Aim of the exercise: Produce exactly the lines from the one holding "[8:18.43-8:19.33]" through the last line of the data below, with every picture left out.

Extracted records:
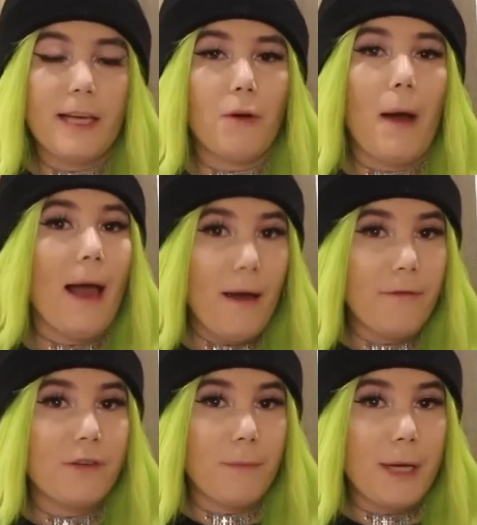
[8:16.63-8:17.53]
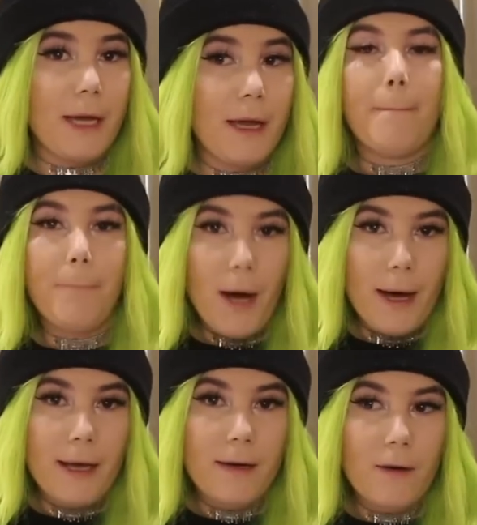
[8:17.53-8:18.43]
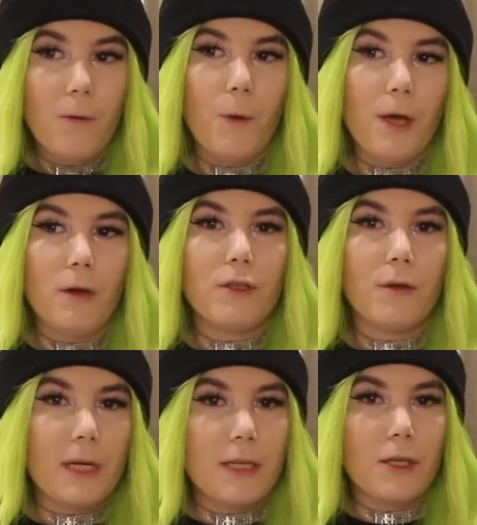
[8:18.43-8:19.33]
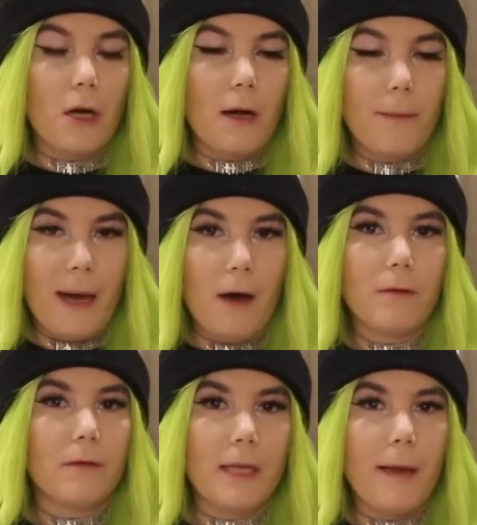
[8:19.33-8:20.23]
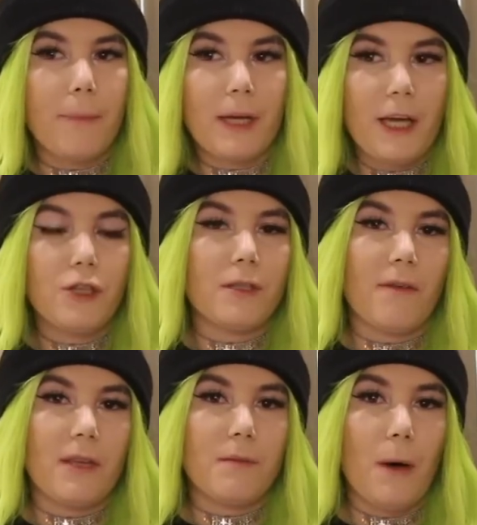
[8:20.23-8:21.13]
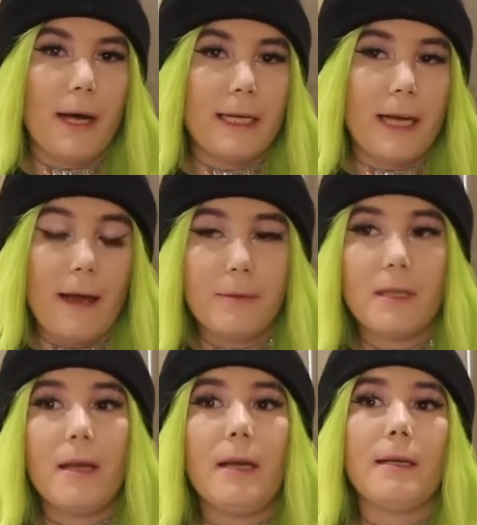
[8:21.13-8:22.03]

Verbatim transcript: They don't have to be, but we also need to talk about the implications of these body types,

Completed task:
[8:18.43-8:19.33]
[8:19.33-8:20.23]
[8:20.23-8:21.13]
[8:21.13-8:22.03]

Verbatim transcript: They don't have to be, but we also need to talk about the implications of these body types,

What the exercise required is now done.